Israeli Genocidal Statements

 Several Israeli officials have made statements indicating an intent to commit genocide.

 Israeli Defense Minister Israel Katz called for the destruction of “all houses” in Lebanon’s border villages “in accordance with the model used in Rafah and Beit Hanoun in Gaza.” The Israeli military destroyed 90 percent of the homes in Rafah, in southern Gaza. In Beit Hanoun, tens of thousands of people were forced to flee and Israel burned entire neighborhoods to the ground in a scorched-earth policy.

 “We need to strike and eliminate everything that’s in Dahieh, Baalbek, Tyre, Sidon, Nabatieh, everywhere,” declared former Israeli Defense Minister Yoav Gallant, who — along with Israeli Prime Minister Benjamin Netanyahu — has been charged by the International Criminal Court with war crimes and crimes against humanity.

 Yair Lapid, an Israeli opposition leader, admitted that it “may be unpleasant to scrape away two or three Lebanese villages,” but asserted it would be necessary.

 UN Secretary-General António Guterres warned that the “Gaza model must not be replicated in Lebanon.”

 “Israel has stated it does not plan to leave Lebanon even if the current ‘war’ ends,” Qassam Muaddi wrote for Mondoweiss. “If the Gaza model is any guide, Israel appears to be moving toward expanding its border into Lebanon … Israel is in the process of re-drawing the map of the Middle East, particularly in Lebanon” to further its goal of creating “Greater Israel.”

 Israel’s War Crimes and Crimes Against Humanity

 The Fourth Geneva Convention considers the targeting of civilians, the wanton destruction of infrastructure, and the unlawful transfer of a population all to be war crimes.

 Israel is also committing the crimes against humanity of forcible transfer, extermination, murder, and “other inhumane acts of a similar character intentionally causing great suffering, or serious injury to body or to mental or physical health.” All of those crimes are being committed as “part of a widespread or systematic attack directed against any civilian population, with knowledge of the attack” as defined by the Rome Statute for the International Criminal Court (ICC).

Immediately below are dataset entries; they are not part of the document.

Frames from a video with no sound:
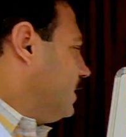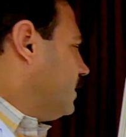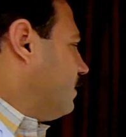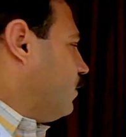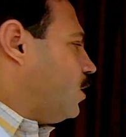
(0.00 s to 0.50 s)

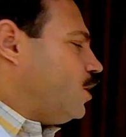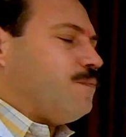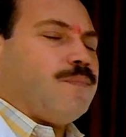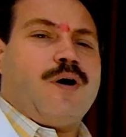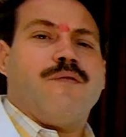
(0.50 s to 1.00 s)
The
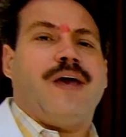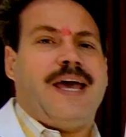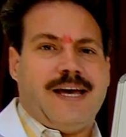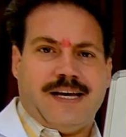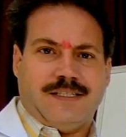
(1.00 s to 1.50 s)
volume of
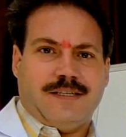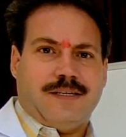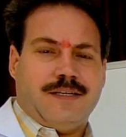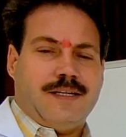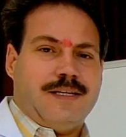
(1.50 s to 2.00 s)
air
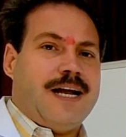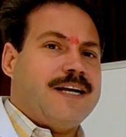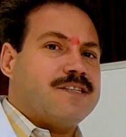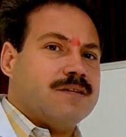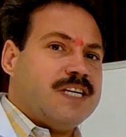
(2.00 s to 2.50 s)
that
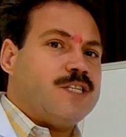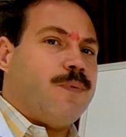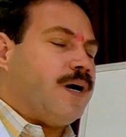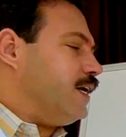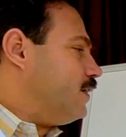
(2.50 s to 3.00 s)
is
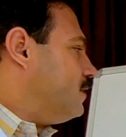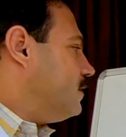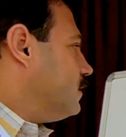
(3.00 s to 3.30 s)
respired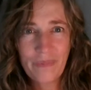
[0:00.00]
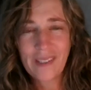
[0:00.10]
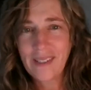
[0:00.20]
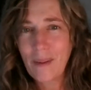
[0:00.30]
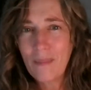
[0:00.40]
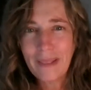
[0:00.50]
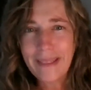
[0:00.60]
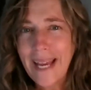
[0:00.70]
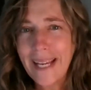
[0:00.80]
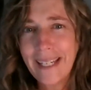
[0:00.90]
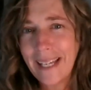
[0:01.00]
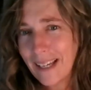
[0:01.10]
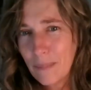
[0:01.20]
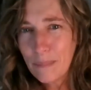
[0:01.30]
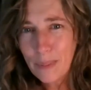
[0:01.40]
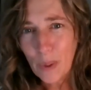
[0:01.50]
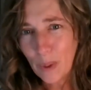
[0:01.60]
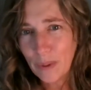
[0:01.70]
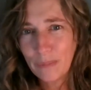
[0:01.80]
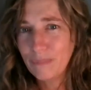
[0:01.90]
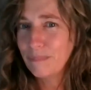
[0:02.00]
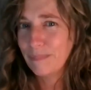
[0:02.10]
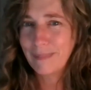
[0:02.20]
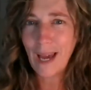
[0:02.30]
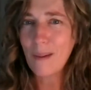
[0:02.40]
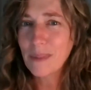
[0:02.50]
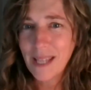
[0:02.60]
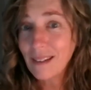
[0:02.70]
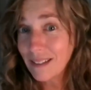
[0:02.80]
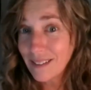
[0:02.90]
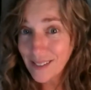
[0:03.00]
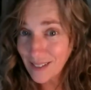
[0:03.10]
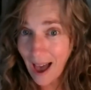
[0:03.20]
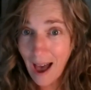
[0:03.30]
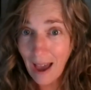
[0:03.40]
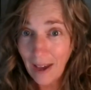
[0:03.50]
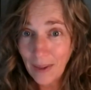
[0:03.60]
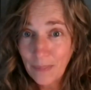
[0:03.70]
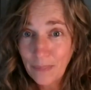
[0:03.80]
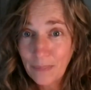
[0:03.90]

some lightning bolt comes out of the sky.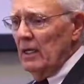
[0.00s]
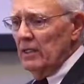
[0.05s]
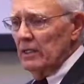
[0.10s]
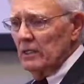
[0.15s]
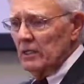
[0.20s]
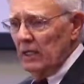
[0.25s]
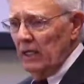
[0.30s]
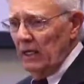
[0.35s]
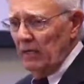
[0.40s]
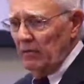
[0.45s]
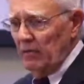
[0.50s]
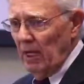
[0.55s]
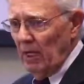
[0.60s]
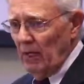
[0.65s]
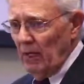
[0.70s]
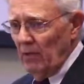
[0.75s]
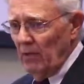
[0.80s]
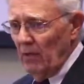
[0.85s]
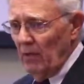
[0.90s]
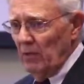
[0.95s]
skin
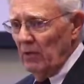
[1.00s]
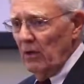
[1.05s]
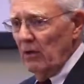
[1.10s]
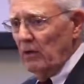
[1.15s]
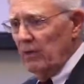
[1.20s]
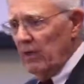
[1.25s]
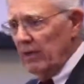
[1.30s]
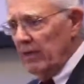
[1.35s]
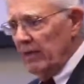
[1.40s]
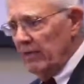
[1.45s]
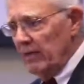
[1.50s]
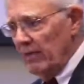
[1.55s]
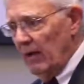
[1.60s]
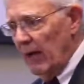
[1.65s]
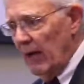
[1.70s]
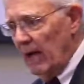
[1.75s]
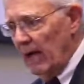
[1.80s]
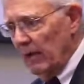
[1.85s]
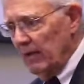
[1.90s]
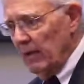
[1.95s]
melanoma with
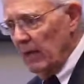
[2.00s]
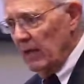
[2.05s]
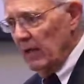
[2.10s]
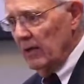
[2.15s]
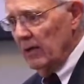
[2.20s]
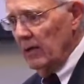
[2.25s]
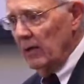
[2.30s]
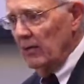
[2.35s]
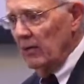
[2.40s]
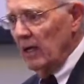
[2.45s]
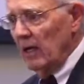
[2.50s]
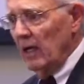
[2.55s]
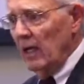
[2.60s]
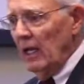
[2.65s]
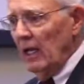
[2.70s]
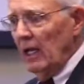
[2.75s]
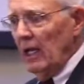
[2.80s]
eye melanoma.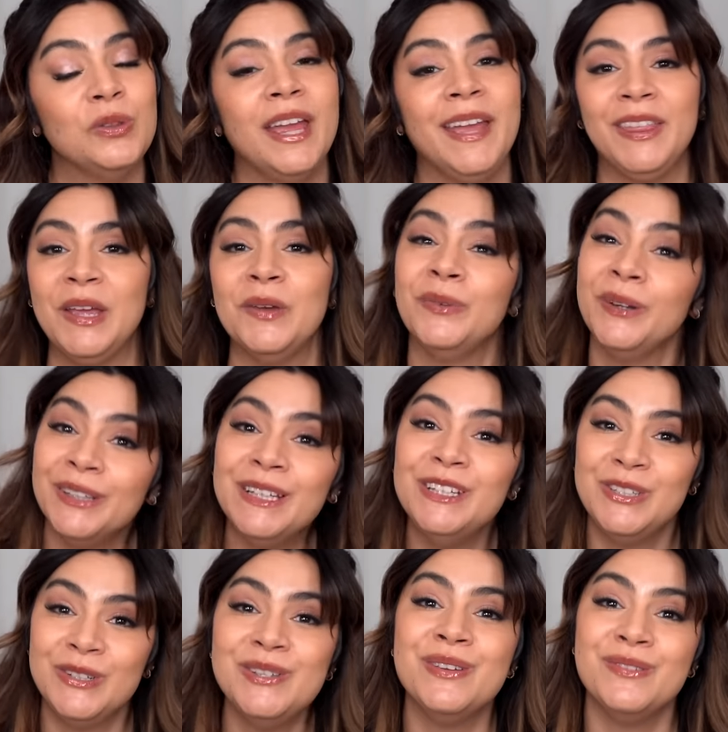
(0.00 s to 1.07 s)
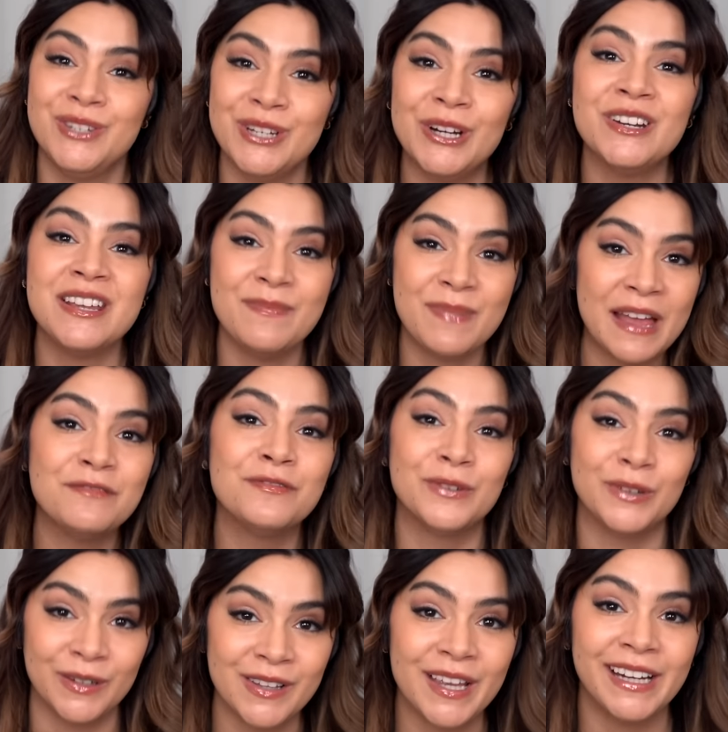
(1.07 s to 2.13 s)
Like they really do you dirty by
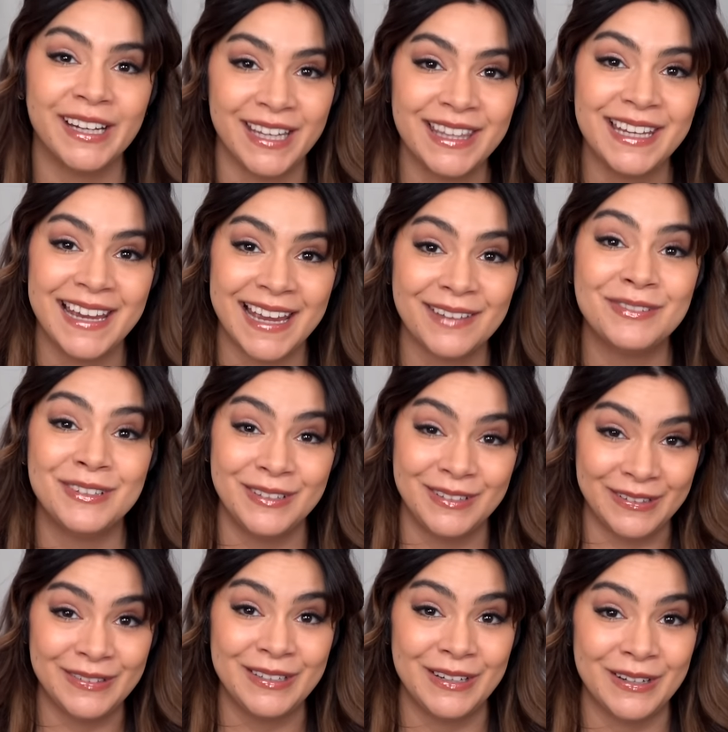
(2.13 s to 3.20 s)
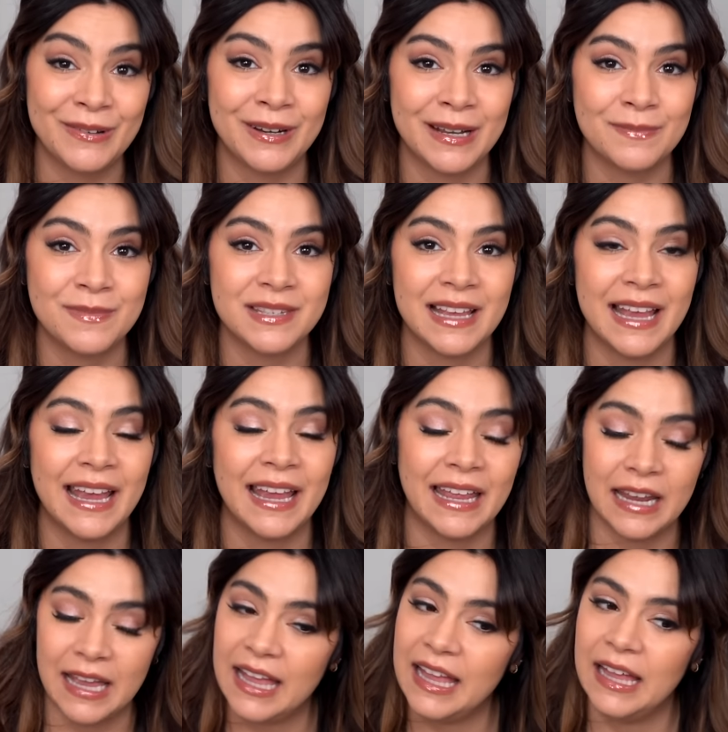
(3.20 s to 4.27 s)
4 o'clock in the afternoon. You know what I'm saying?
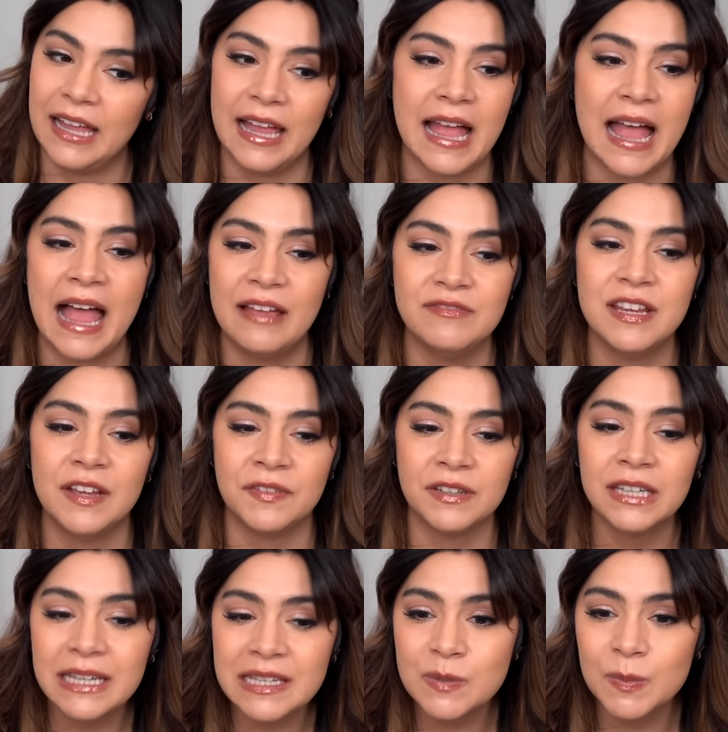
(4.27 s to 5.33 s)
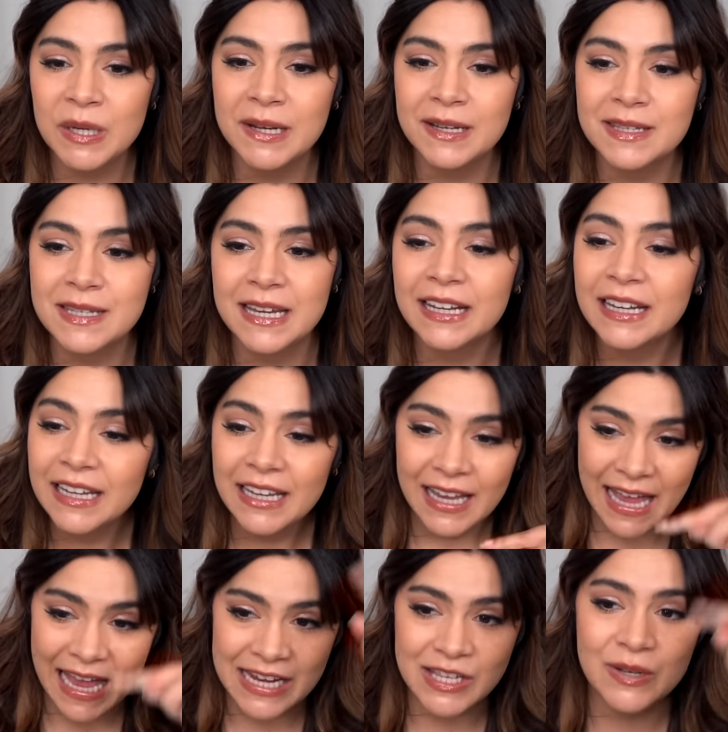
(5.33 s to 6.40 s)
And I've definitely experienced it.
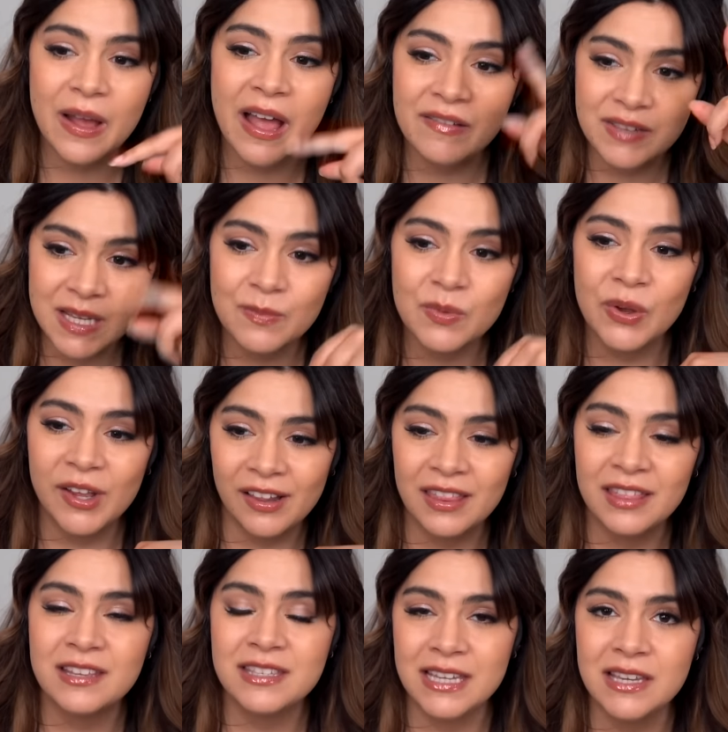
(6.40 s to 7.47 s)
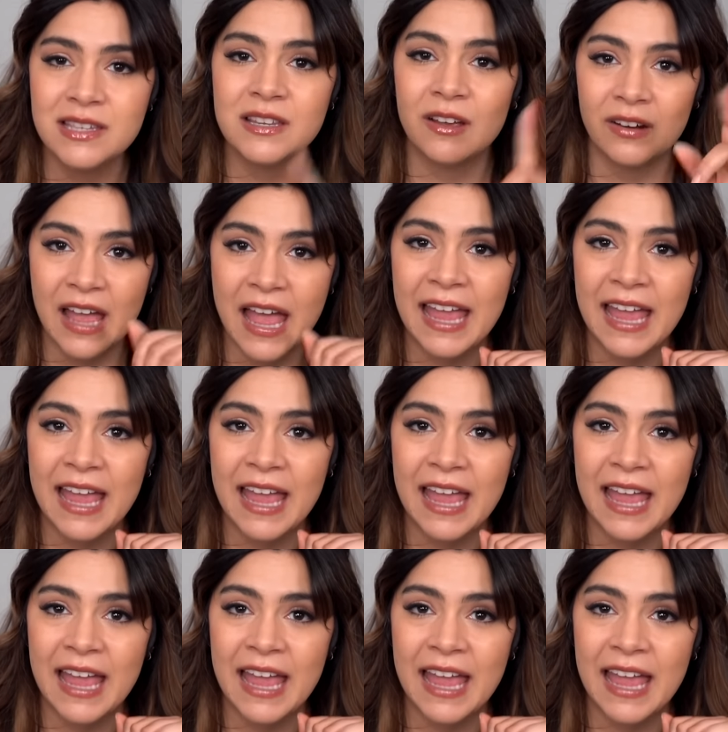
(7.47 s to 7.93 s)
I do have some oil in the T-zone.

 Although neither Israel nor Lebanon is party to the Rome Statute, any country can prosecute Israeli leaders with universal jurisdiction. Under well-established principles of international law, the crimes prosecuted by the ICC — including genocide, war crimes, and crimes against humanity — are crimes of universal jurisdiction. U.S. leaders can be prosecuted for aiding and abetting those crimes by furnishing Israel with military, diplomatic, and political assistance.

 What to Do


In September 2024, the UN General Assembly passed a resolution to implement the International Court of Justice’s July 2024 advisory opinion holding that the Israeli occupation of Palestinian territory is illegal.

 The resolution called for an arms embargo and other sanctions on Israel until it stops its international law violations. The General Assembly acted under the Uniting for Peace resolution, which empowers the General Assembly to take action when the UN Security Council fails to maintain international peace and security due to a lack of unanimity of its permanent members. The U.S. has vetoed six Security Council resolutions aimed at stopping Israel’s carnage in Gaza.

 What can we do to stop the slaughter?

 If the U.S. is set on continuing its support for genocide, we must work at the grassroots level for enforcement of the General Assembly resolution calling for an arms embargo on Israel, in order to halt its killing in Gaza, Iran, and Lebanon. Participate in the Boycott, Divestment, Sanctions movement, which is achieving increasing success. Lobby Congress to pass a War Powers Resolution calling a halt to the U.S. aggression in Iran, and to end U.S. military support to Israel. Write op-eds and letters to the editor voicing your objection to Israel’s genocides and U.S. military aggression. And support mass mobilizations to stop the killing and demand accountability for the perpetrators and their accomplices.